O senador Efraim Filho (União Brasil-PB) apresentou o PL 2158/2023, que permite a venda de medicamentos sem receita em supermercados com farmacêutico. A proposta gerou controvérsia, mas Efraim planeja sugerir mudanças para permitir farmácias completas nesses locais. A ideia é discutir essa alteração em uma audiência pública no Senado, buscando reduzir os preços dos medicamentos e aumentar o acesso a eles. Efraim acredita que isso é um avanço e beneficia os consumidores. A proposta tem o apoio de associações do setor supermercadista, como a Abras, que vê a instalação de farmácias como uma forma de melhorar a concorrência e criar empregos. A medida também visa atender a uma demanda por mais acessibilidade a medicamentos, especialmente em áreas com poucas farmácias. A discussão sobre o projeto continua, com a expectativa de que as mudanças sejam bem recebidas.

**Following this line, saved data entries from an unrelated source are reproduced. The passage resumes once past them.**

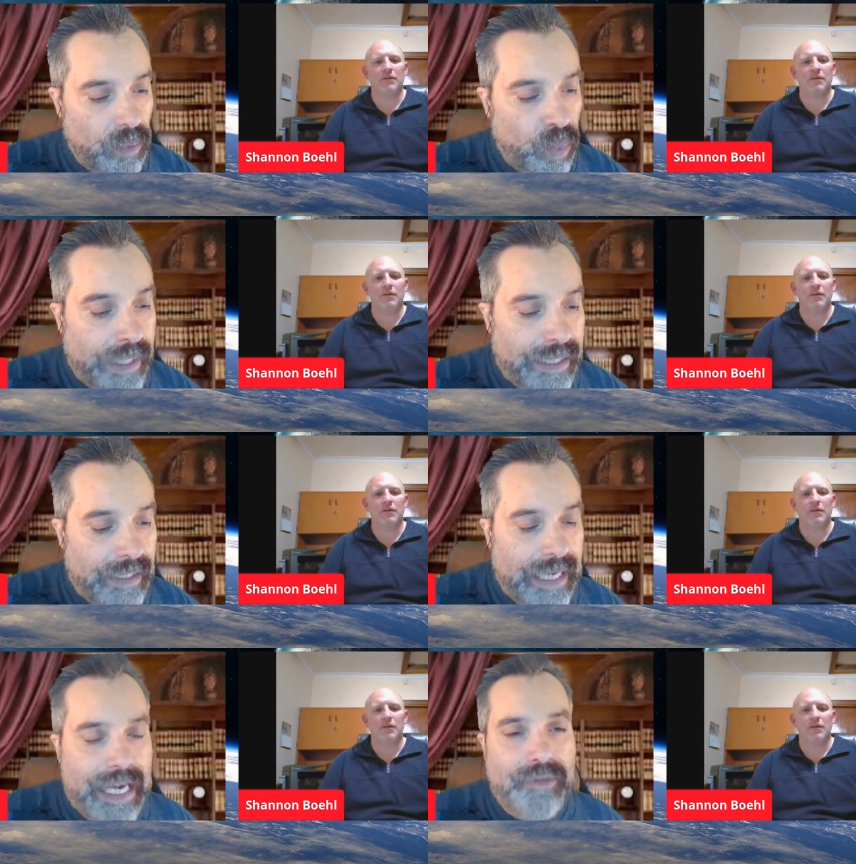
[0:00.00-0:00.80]
Speaker 1: we
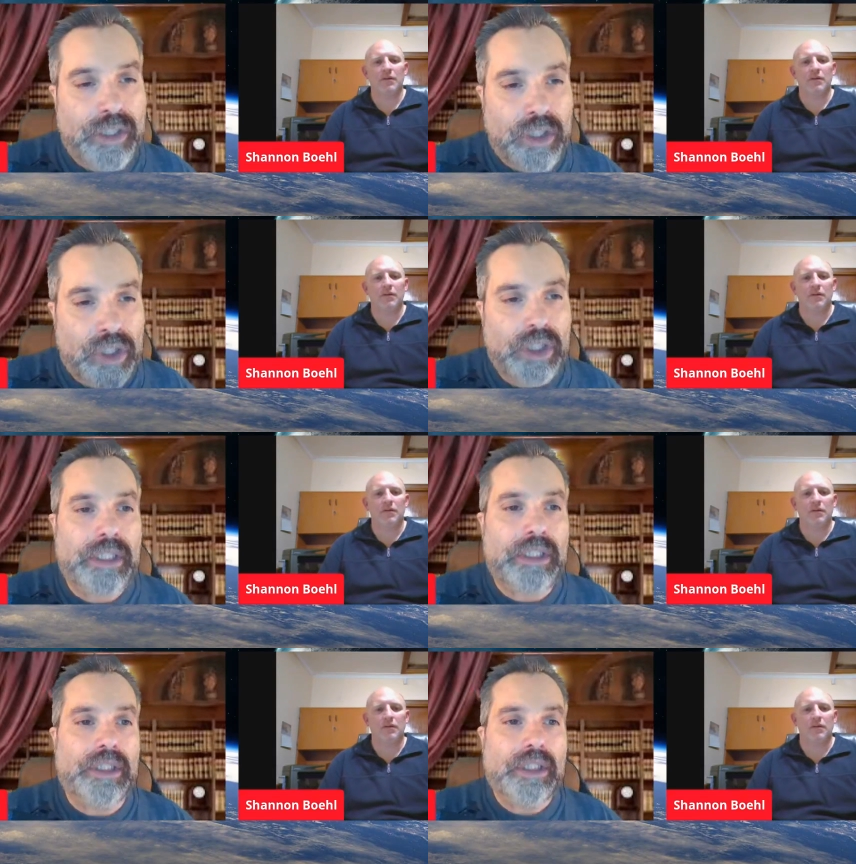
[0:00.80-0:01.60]
can have a
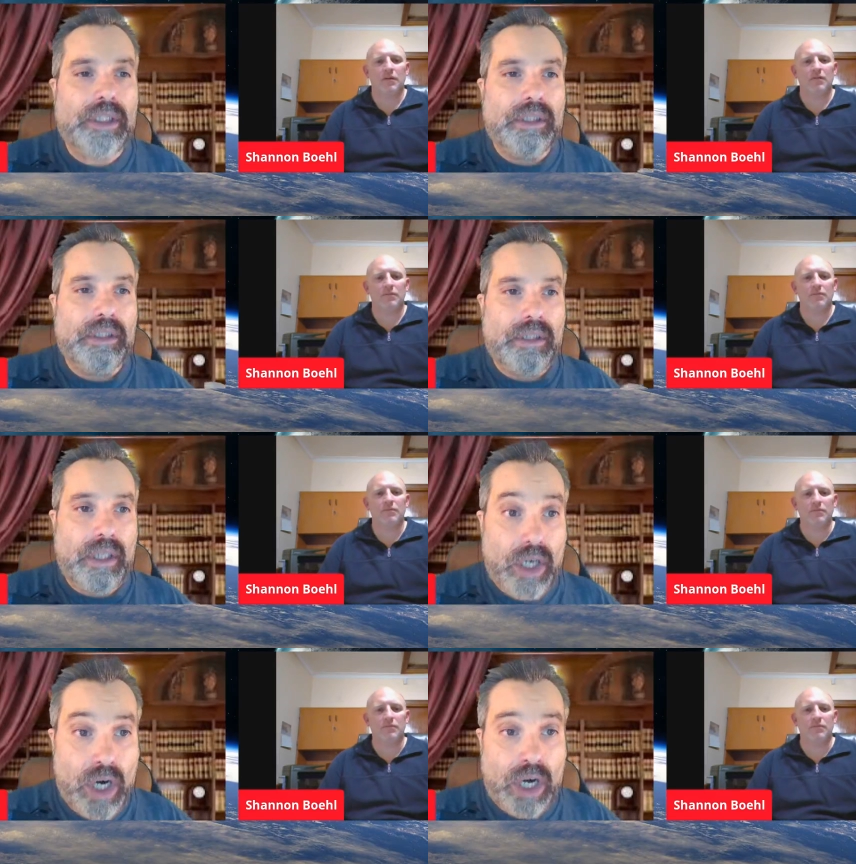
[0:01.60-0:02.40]
good
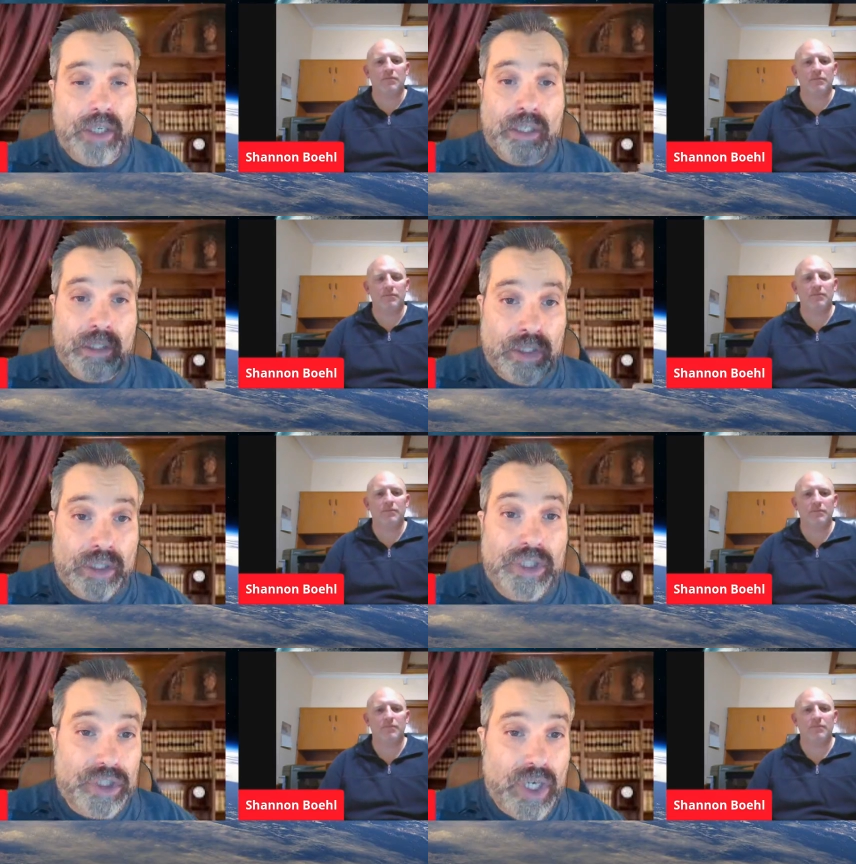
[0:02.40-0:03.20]
heart, a
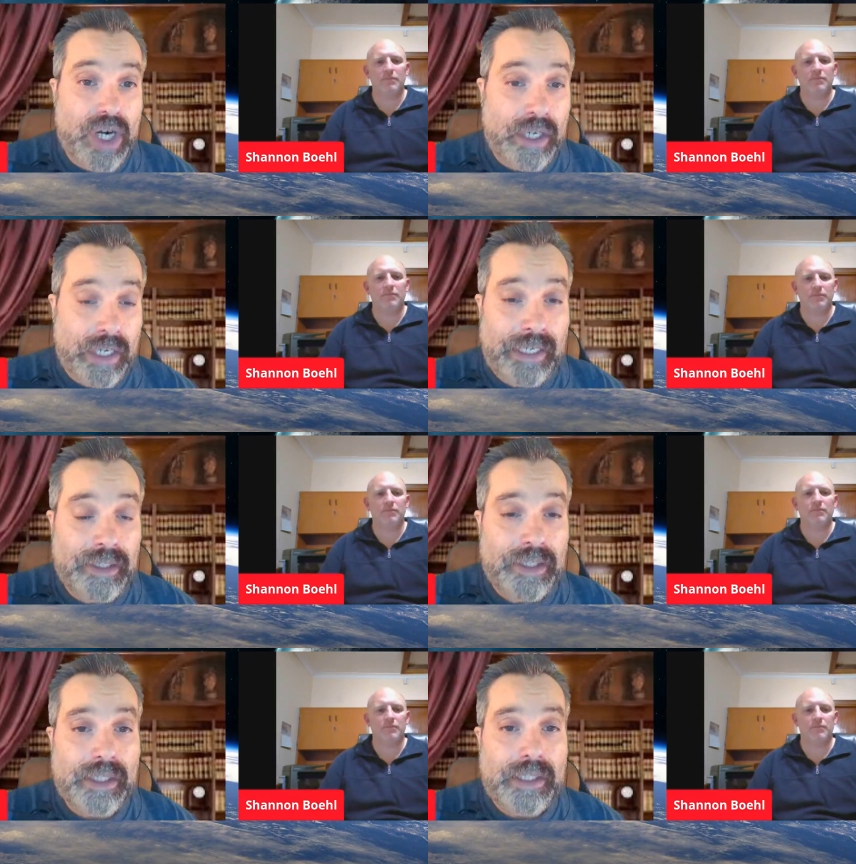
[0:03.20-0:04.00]
good start at
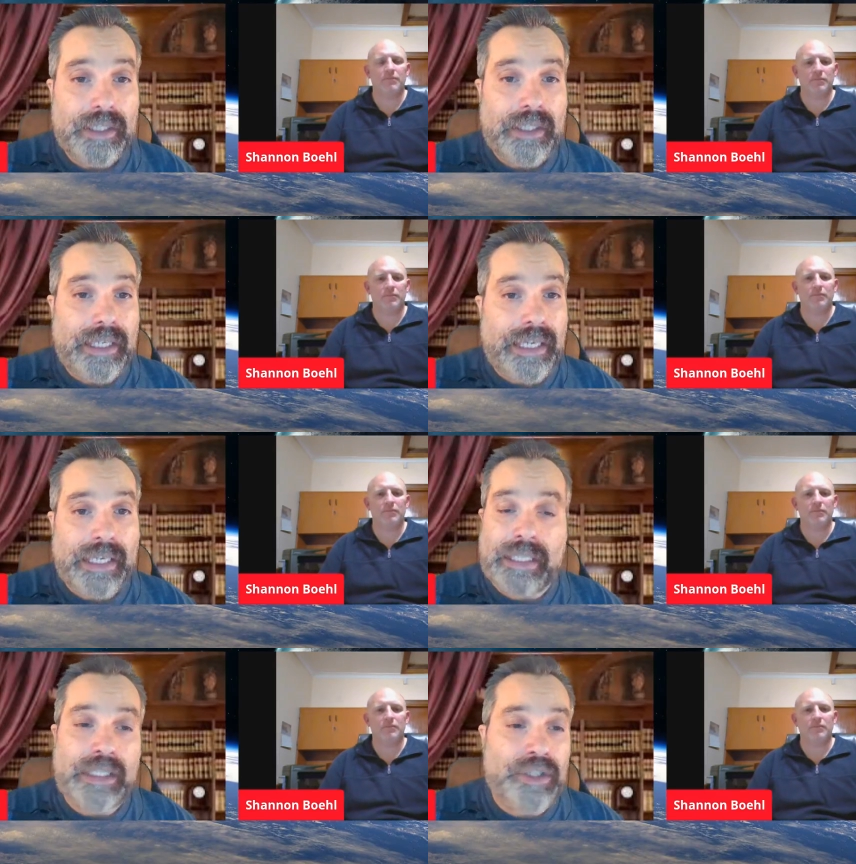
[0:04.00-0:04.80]
it,
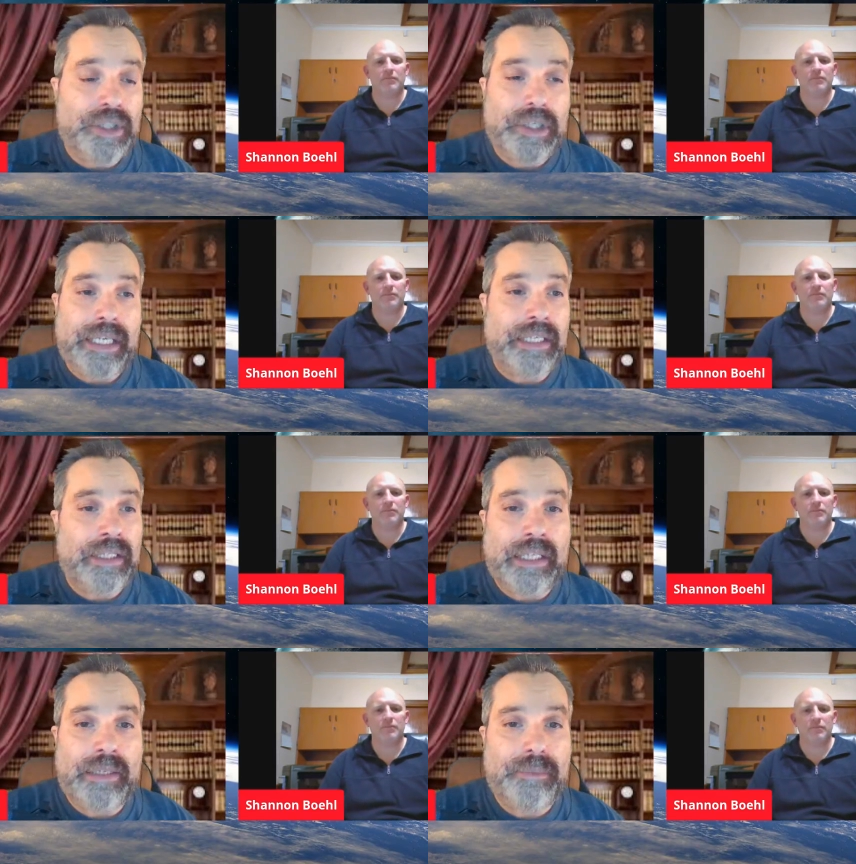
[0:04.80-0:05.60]
and then just
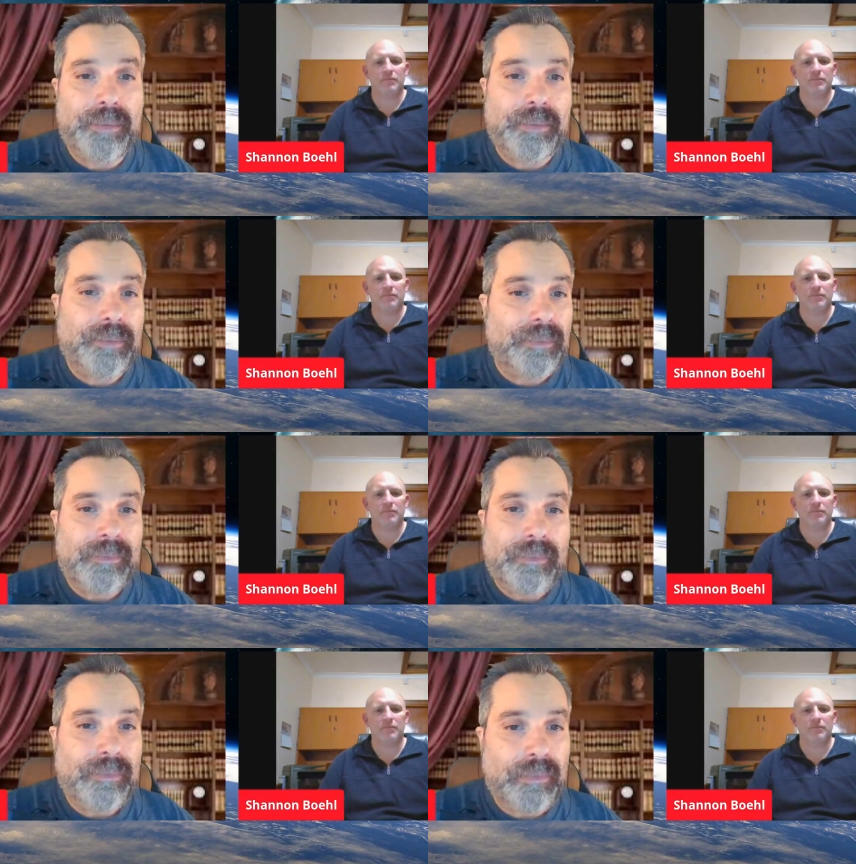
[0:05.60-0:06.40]
end up
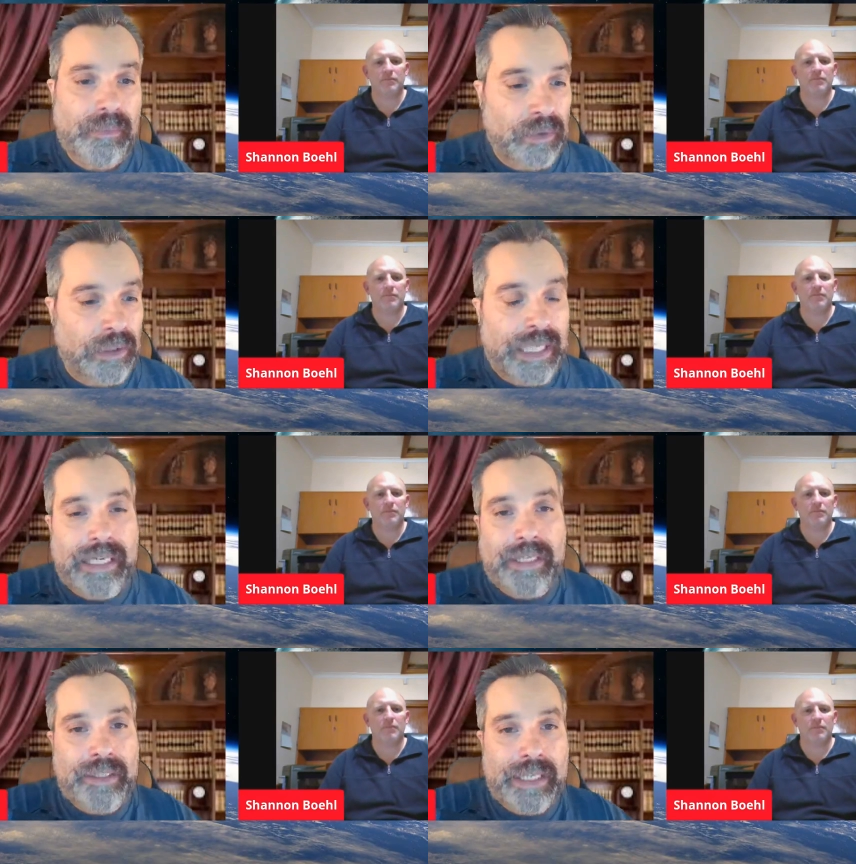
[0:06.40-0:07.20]

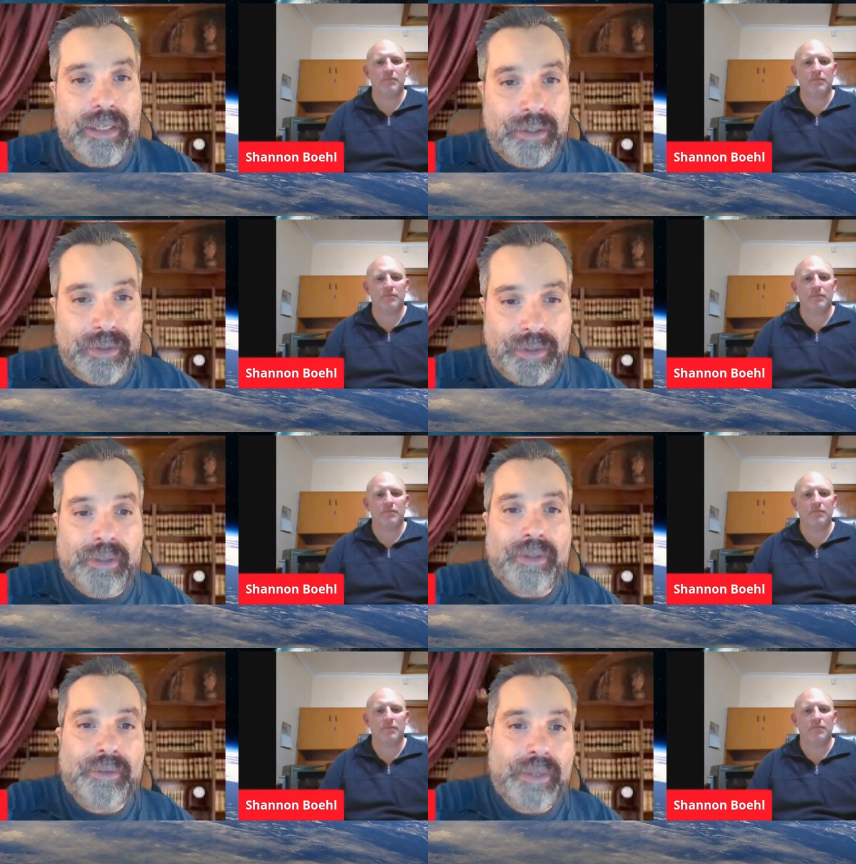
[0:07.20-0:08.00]
letting the
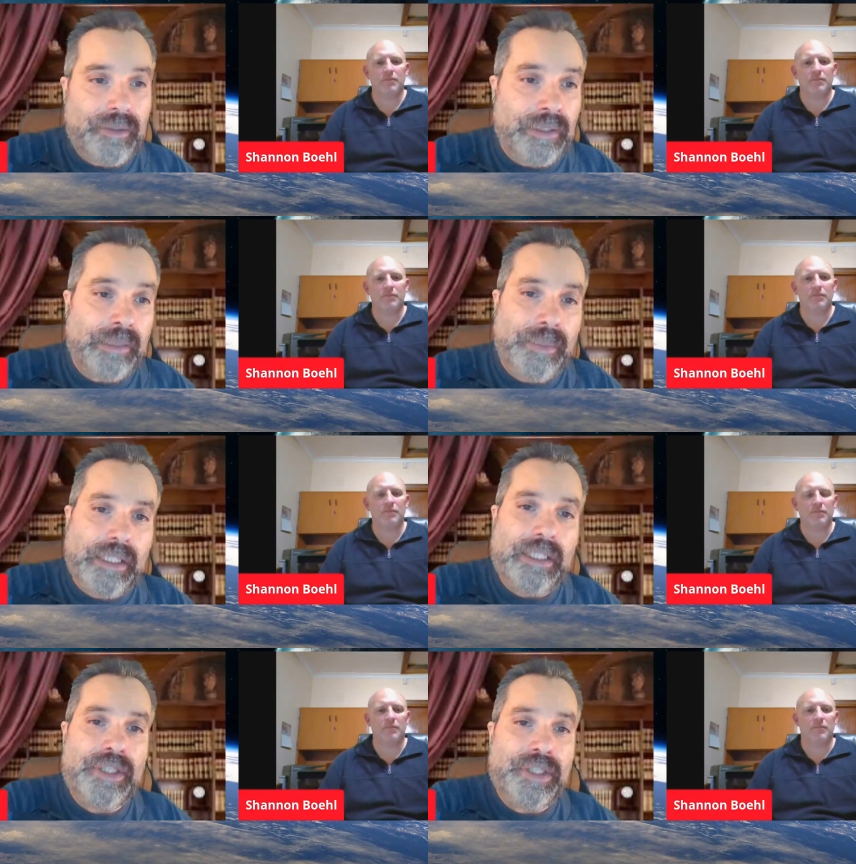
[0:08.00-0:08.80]
the the
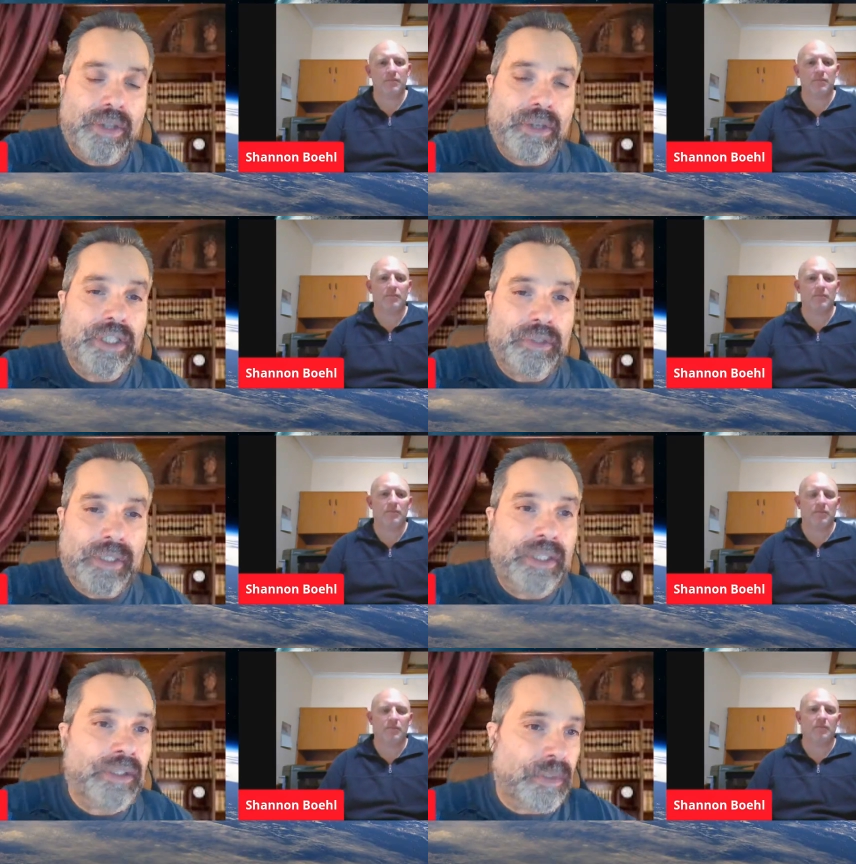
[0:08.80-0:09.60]
opinions and thoughts of
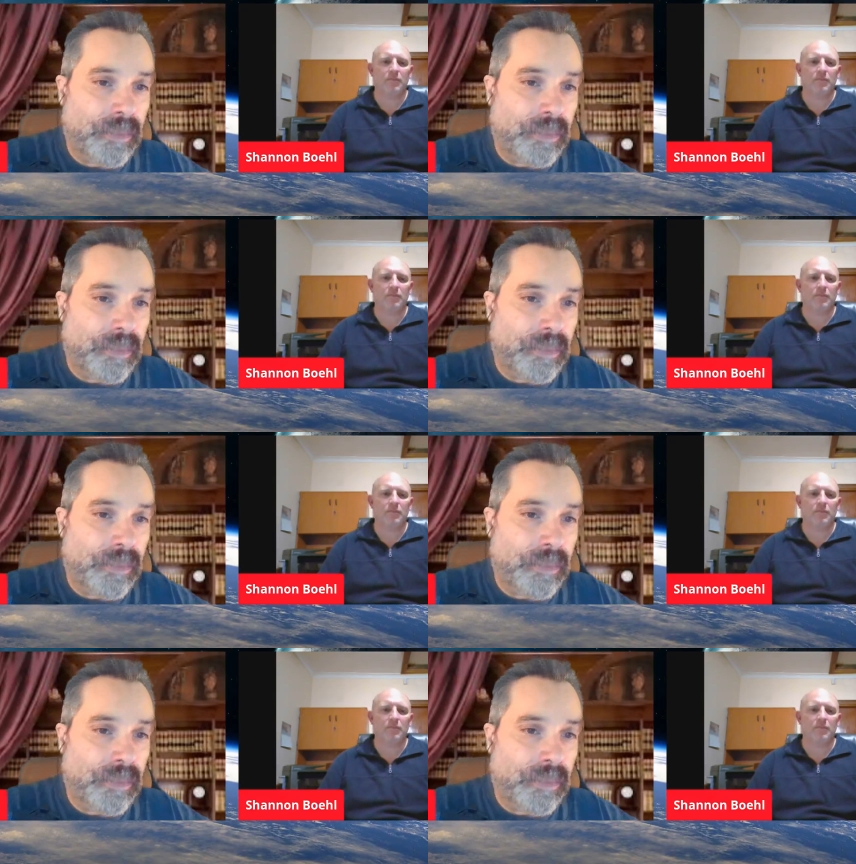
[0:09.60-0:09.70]
others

O senador Efraim Filho (União Brasil-PB) propôs o PL 2158/2023, que permite a venda de medicamentos sem prescrição em supermercados que tenham farmacêutico. A proposta gerou polêmica no setor, mas o senador planeja sugerir uma alteração que permitirá a instalação de farmácias completas dentro desses estabelecimentos.
A nova proposta, que será discutida em audiência pública na Comissão de Assuntos Sociais do Senado, visa reduzir os preços dos medicamentos e aumentar o acesso a eles. Efraim Filho afirma que essa mudança representa um “aperfeiçoamento do texto” e um “jogo de ganha-ganha para o consumidor”. A presença de farmacêuticos nos supermercados é vista como uma forma de garantir a segurança na venda de medicamentos.
A medida é apoiada por associações do setor supermercadista, como a Abras, que defende a concorrência e a criação de novos postos de trabalho. O presidente da Abras, João Galassi, expressou apoio à proposta, afirmando que a instalação de farmácias nos supermercados pode beneficiar tanto os consumidores quanto o setor.
Além disso, a proposta busca atender a uma demanda crescente por maior acessibilidade a medicamentos, especialmente em áreas onde farmácias são escassas. A discussão sobre o PL 2158/2023 continua, com a expectativa de que as alterações propostas sejam bem recebidas pelos parlamentares e pela sociedade.